Amman was placed under a complete curfew, and the army warned that anyone caught outside would be shot. The Intercontinental Hotel in Amman, where the reporters were based, was a target for both warring sides. The British embassy also came under shell fire.

Amman is burning for the sixth day, and thousands of our people are under the rubble, their bodies rotting. Tens of thousands of homes have been demolished. Hundreds of thousands of our people are in the streets and mosques, homeless and homeless. Our dead are in the squares, their bodies scattered. Hunger and thirst are killing the rest of our children, women, and the elderly, and their cannons and tanks are still bombing and destroying. Despite all their promises to you, this is a massacre that history has never witnessed.
— Yasser Arafat

By 22 September, the Red Cross estimated the number of casualties at between 5,000 and 10,000.
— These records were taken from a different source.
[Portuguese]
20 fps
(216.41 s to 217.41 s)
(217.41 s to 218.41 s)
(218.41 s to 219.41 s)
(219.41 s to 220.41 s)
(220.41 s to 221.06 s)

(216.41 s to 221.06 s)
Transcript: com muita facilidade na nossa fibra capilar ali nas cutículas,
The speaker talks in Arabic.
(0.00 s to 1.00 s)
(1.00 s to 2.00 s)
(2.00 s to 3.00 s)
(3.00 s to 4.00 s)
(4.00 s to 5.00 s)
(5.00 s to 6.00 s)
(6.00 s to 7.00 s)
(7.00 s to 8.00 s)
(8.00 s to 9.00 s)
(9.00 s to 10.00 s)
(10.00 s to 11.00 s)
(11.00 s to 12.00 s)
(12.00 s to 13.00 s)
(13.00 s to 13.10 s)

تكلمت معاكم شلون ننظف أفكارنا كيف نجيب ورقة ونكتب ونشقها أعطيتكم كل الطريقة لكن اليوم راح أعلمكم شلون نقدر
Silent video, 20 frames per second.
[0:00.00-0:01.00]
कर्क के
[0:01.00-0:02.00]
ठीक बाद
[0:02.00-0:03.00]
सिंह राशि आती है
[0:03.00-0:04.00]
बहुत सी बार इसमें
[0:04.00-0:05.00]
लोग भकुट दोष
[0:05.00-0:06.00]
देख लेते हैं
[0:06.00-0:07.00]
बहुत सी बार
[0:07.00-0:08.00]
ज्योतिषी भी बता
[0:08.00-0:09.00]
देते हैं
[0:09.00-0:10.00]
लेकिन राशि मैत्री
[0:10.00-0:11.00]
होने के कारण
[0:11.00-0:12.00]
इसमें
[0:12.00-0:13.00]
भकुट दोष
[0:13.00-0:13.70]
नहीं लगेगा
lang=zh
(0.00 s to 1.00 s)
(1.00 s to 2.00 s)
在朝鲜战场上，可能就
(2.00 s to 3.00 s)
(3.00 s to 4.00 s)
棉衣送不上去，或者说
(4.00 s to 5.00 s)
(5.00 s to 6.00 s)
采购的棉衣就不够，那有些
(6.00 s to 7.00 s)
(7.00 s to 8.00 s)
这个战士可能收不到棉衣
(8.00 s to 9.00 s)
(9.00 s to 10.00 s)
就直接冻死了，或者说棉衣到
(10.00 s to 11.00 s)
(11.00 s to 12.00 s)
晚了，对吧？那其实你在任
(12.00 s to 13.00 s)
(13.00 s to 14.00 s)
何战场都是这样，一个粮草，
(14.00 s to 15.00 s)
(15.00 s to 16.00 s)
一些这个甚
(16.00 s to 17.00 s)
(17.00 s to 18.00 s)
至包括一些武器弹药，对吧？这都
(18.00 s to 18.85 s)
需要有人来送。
On 24 September, Hussein met with the U.S. ambassador.

China expressed its support for the PLO and vehemently denounced the mistreatment of the Palestinians by the Jordanian monarchy and government, suggesting that its military assistance to Fatah had reached its pinnacle. Kuwait suspended its economic aid to Jordan. Libya also suspended its aid and cut diplomatic ties. The Algerian Foreign Minister Abdelaziz Bouteflika condemned the government's offensive against the PLO.

The battle ended with the guerrillas being expelled from the capital and its surroundings.

== Aftermath ==
In the wake of the battle, the Palestinian fedayeen were severely weakened. After the defeat in Amman, the focus of the PLO was on gaining international recognition and achieving a two-state solution. George Habash, the leader of the Popular Front, believed that the Palestinian militants should have regarded the Hashemite regime as a colonial establishment with aims comparable to those of Israel.

Abu Iyad, a member of Fatah, contended that the Jordanian government effectively manipulated the populace's apprehension towards the fedayeen, categorizing them as "non-believers, infidels, and lawbreakers". In retrospect, he held the belief "that it was essential for the Palestinian resistance to unequivocally demonstrate that their adversary was not the general population, but rather the ruling family, a few select individuals, and the governing body overseeing the nation". For prominent Palestinian scholars, the conflict between the PLO and Hussein's government reinforced the perception that the Hashemite regime was "illegitimate, Western-imposed, and a crypto-Zionist construct." During the spring of 1971, despite their weakened military situation, the Palestinians escalated their political aspirations by issuing a fresh appeal to topple Hussein's government, while also contemplating the prospect of forming a government-in-exile.